▶ _What needs to be done_: The expected output is the full data, repeated exactly, without pictures.

(Stored entries)

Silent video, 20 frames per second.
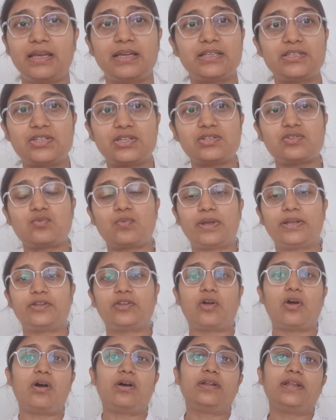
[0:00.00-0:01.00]
It just
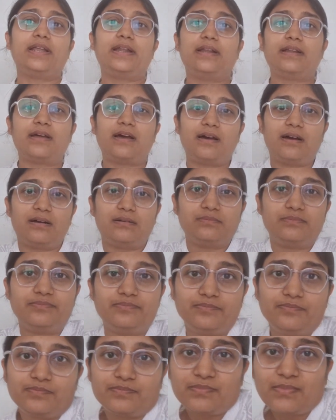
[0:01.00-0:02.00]
went on, and
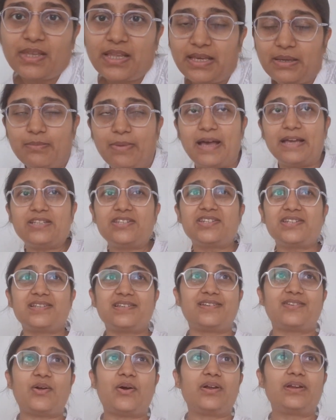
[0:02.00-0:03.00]

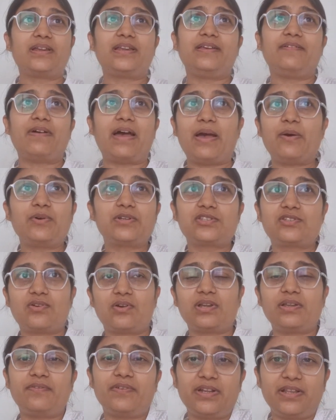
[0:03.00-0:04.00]
imagine, I was
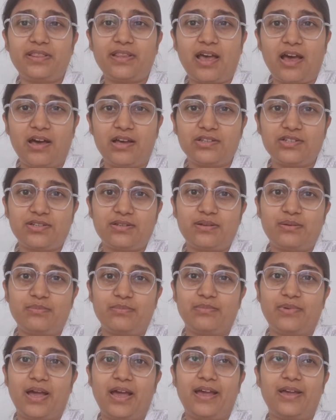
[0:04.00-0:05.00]
not even in the
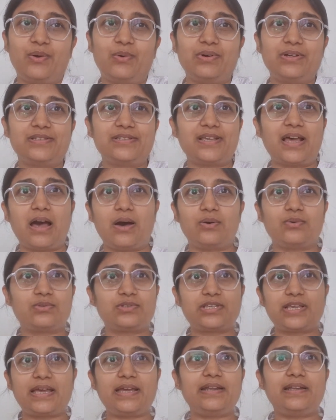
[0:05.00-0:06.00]
ashram. I was
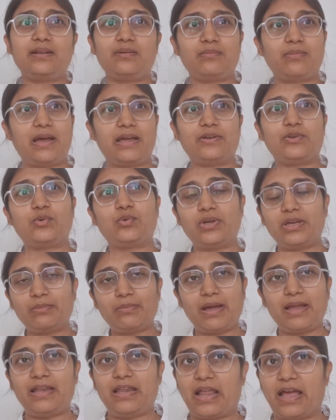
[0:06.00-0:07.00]
outside
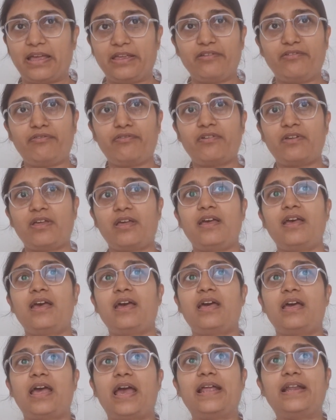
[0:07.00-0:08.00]
doing my life.
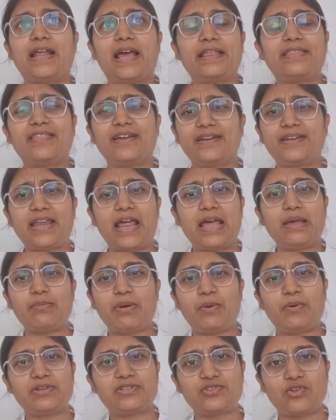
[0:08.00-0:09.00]
And at that
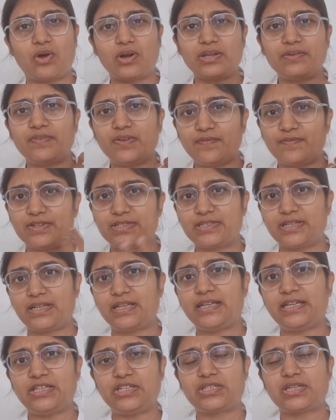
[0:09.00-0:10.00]
time, I was not even
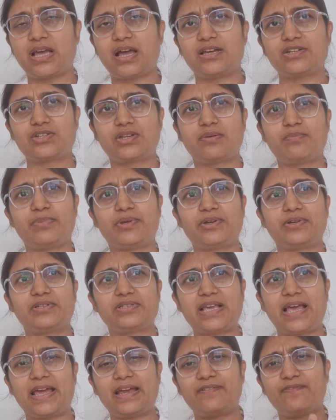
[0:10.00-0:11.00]
visiting Isha ashram
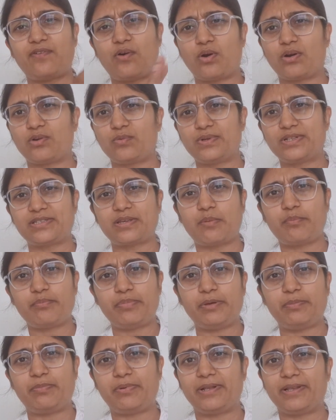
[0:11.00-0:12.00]
because I had fought with some
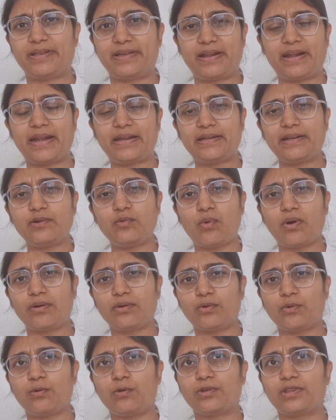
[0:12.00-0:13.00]
people there and I didn't
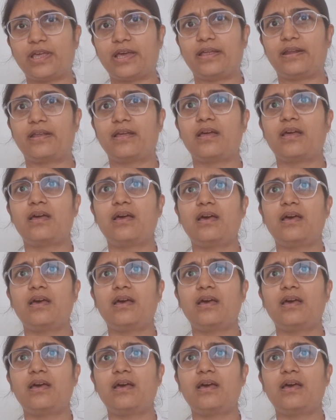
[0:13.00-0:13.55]
want to go there.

▶ _Answer area_:
Silent video, 20 frames per second.
[0:00.00-0:01.00]
It just
[0:01.00-0:02.00]
went on, and
[0:02.00-0:03.00]

[0:03.00-0:04.00]
imagine, I was
[0:04.00-0:05.00]
not even in the
[0:05.00-0:06.00]
ashram. I was
[0:06.00-0:07.00]
outside
[0:07.00-0:08.00]
doing my life.
[0:08.00-0:09.00]
And at that
[0:09.00-0:10.00]
time, I was not even
[0:10.00-0:11.00]
visiting Isha ashram
[0:11.00-0:12.00]
because I had fought with some
[0:12.00-0:13.00]
people there and I didn't
[0:13.00-0:13.55]
want to go there.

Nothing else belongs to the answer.